Now you wouldn’t stand a chance. The Bank of England, having looked at the way Northern Rock and some of the other banks had been carrying on, decided that enough was enough and imposed a crackdown.

Multiples these days are more conservative, and you have to fill out more forms than you’ll find pages in the average novel to prove that you can afford even a relatively modest home loan.

In other words, the average house is no longer affordable for the average Briton. Not even close. And remember, we’re just talking averages here. That £204,947 wouldn’t even buy you a shed in parts of London, where you almost have to be embarking on a career in banking to just get your hands on a studio flat.

Record low interest rates help a bit when it comes to affordability, but not enough to bridge the yawning gap between what most people earn and what most people are expected to pay if they want to buy their own home. The “property owning democracy” is dying.

At this point Ukippers, and others making up the UK’s equivalent of America’s noxious alt-right, will probably start banging on about immigration and how this situation has been created by too much of it. It hasn’t. The actual problem is created not by too many people but by too few houses for them to live in, and the Government’s abject failure to address the issue over a number of years.

This imbalance between supply and demand is what is pushing prices up at a far faster rate than wages. It will continue to do so even with the latter due to stagnate for the next decade (if the Institute for Fiscal Studies is even half right).

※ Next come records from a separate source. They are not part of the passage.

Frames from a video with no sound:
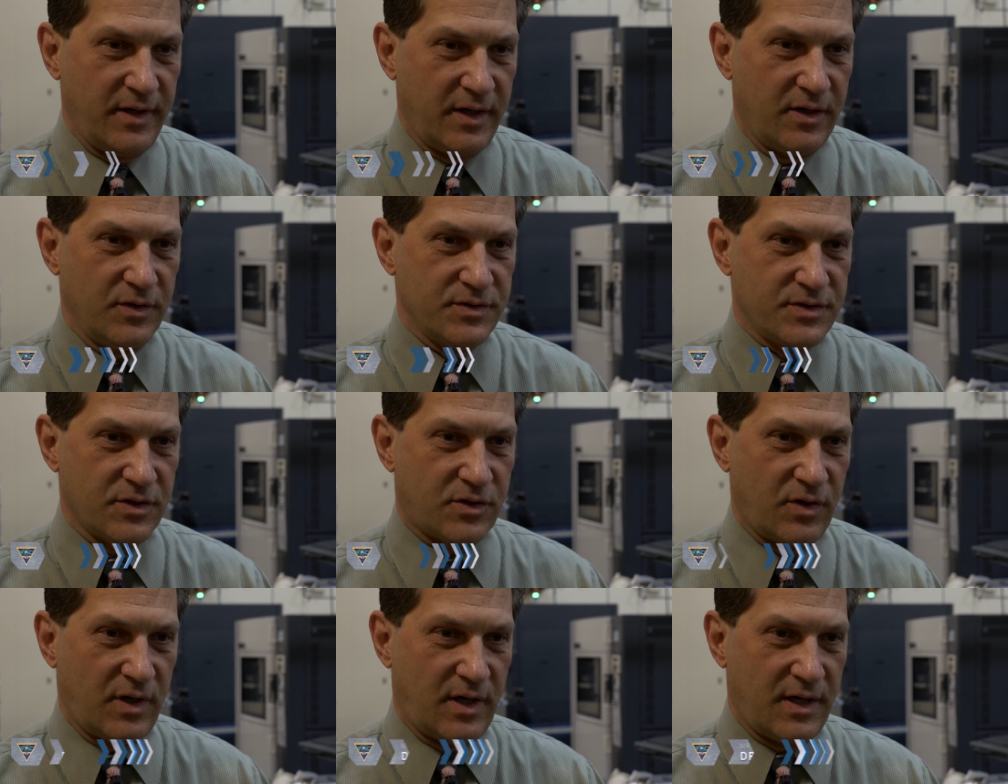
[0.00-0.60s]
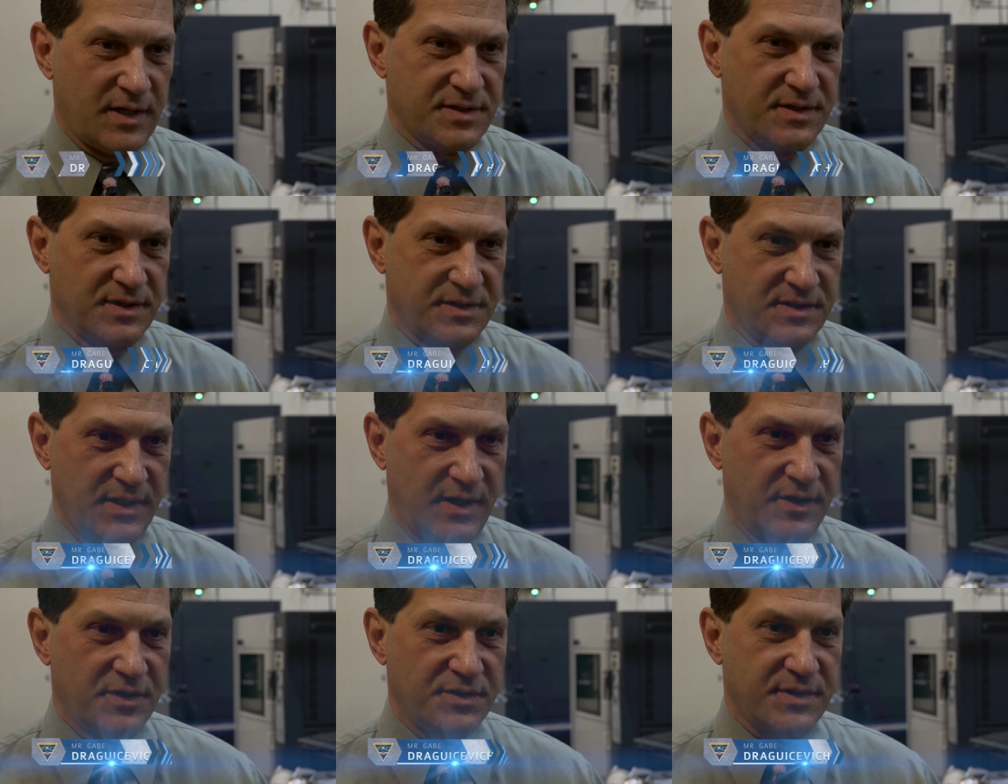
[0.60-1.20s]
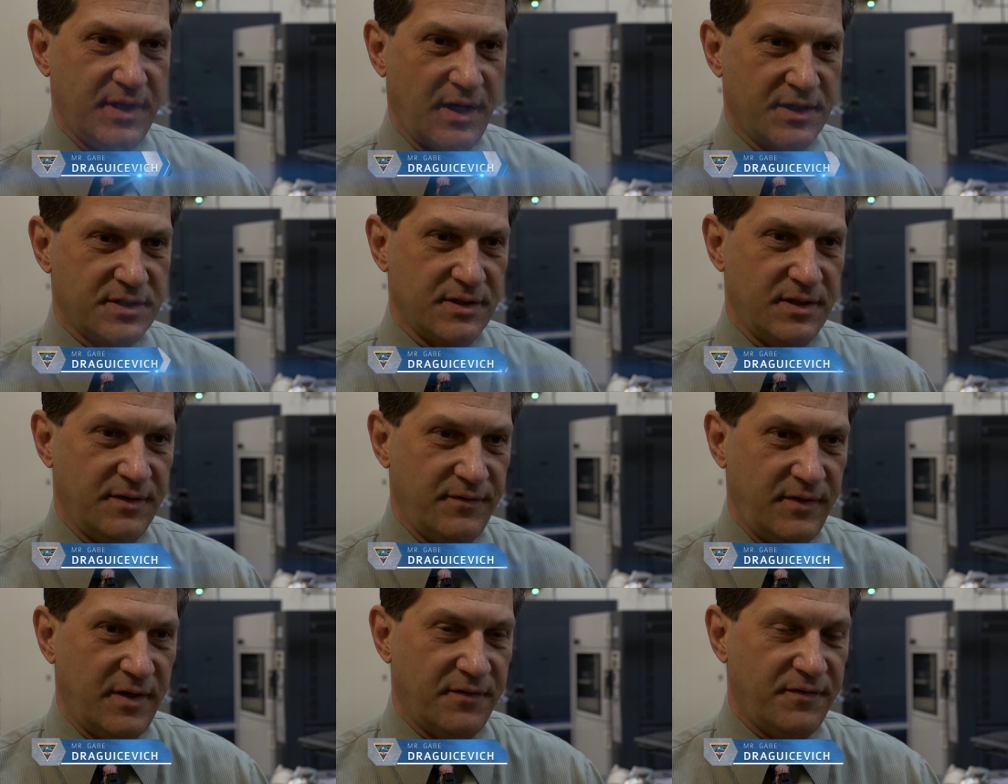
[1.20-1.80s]
that goes across the center
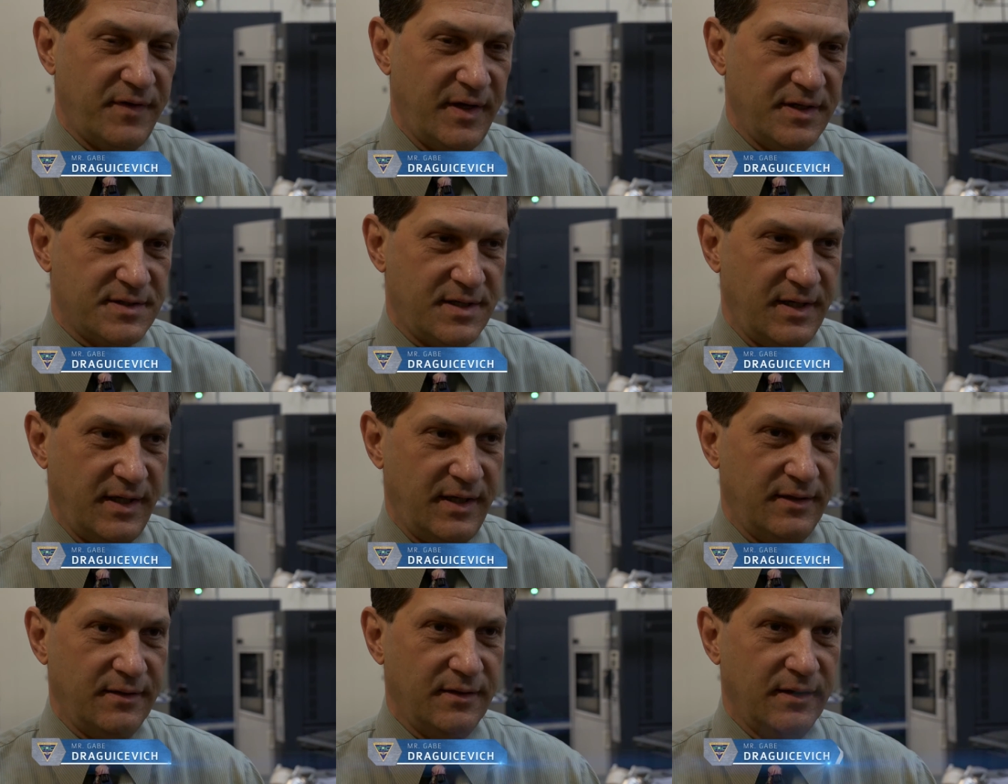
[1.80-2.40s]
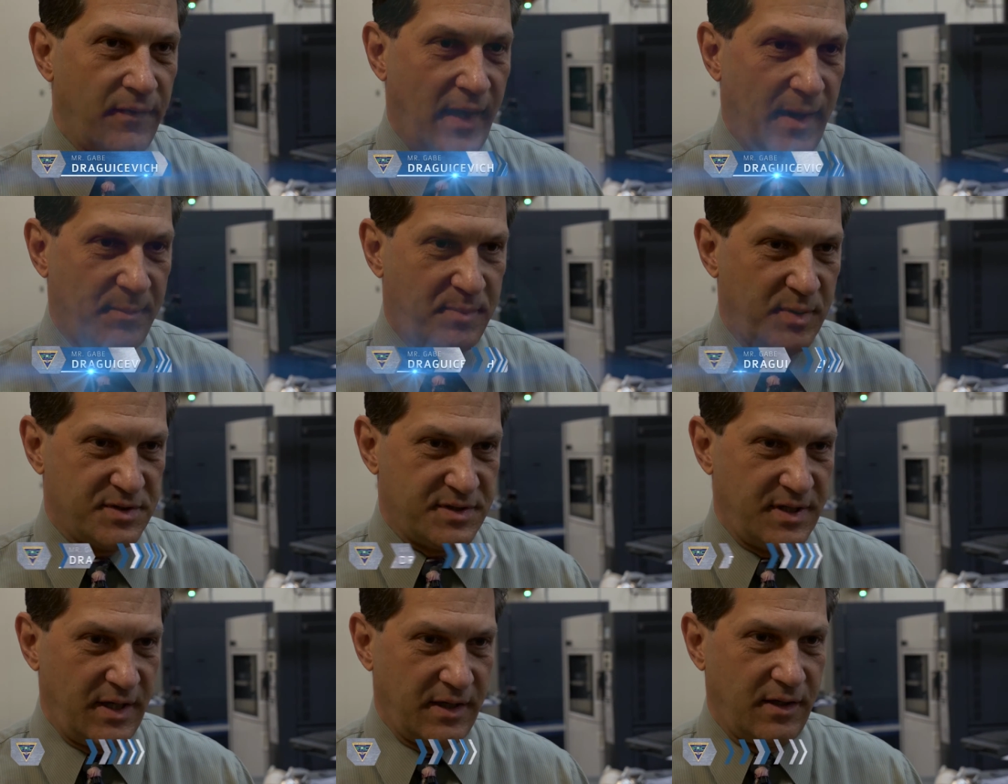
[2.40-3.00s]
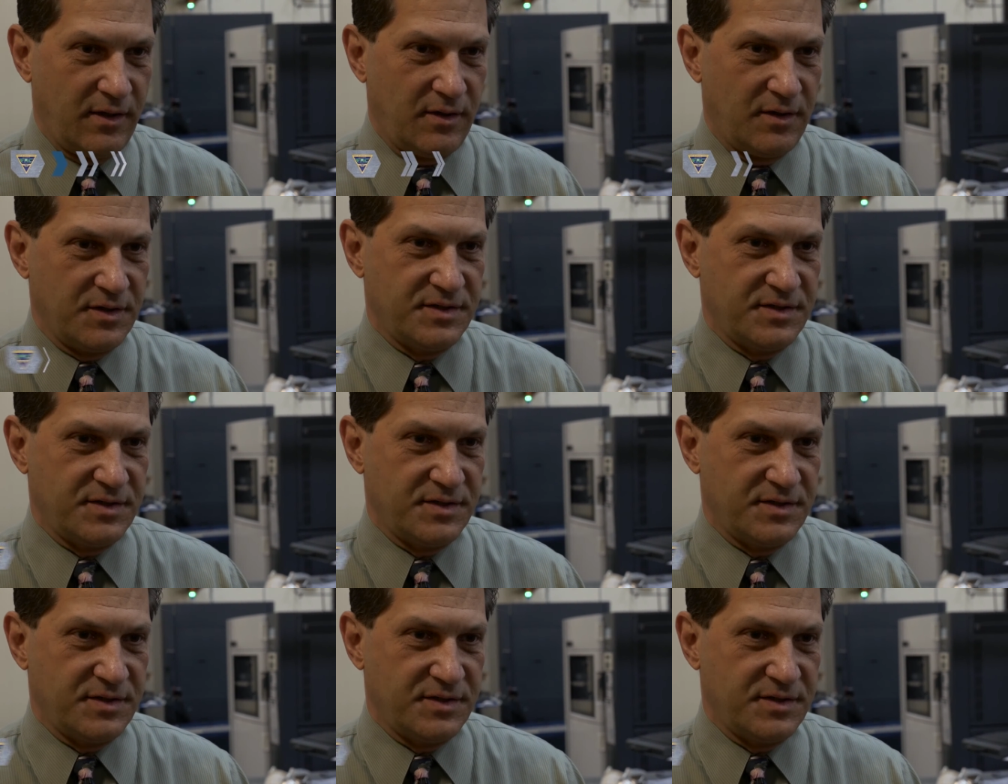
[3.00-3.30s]
section of the F-18. That particular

The TUC’s general secretary Frances O’Grady says young working families need sustained and substantial wage growth, and a lot more new homes at affordable prices.

Unfortunately, with Brexit looming, they’re going to struggle to get the first. However it is within the power of Government to address the second. Ms O’Grady describes the plans that have so far been announced as regards building new homes as “inadequate”. She’s right.

There is a clear and present need for a national housing strategy to address the situation, with input from ministers across several departments. It would also help (as I’ve said before) if the Government diverted resources away from the crazy policy of subsidising the sale of council houses, which reduces the stock of social housing, and put them into building new affordable homes for people to buy.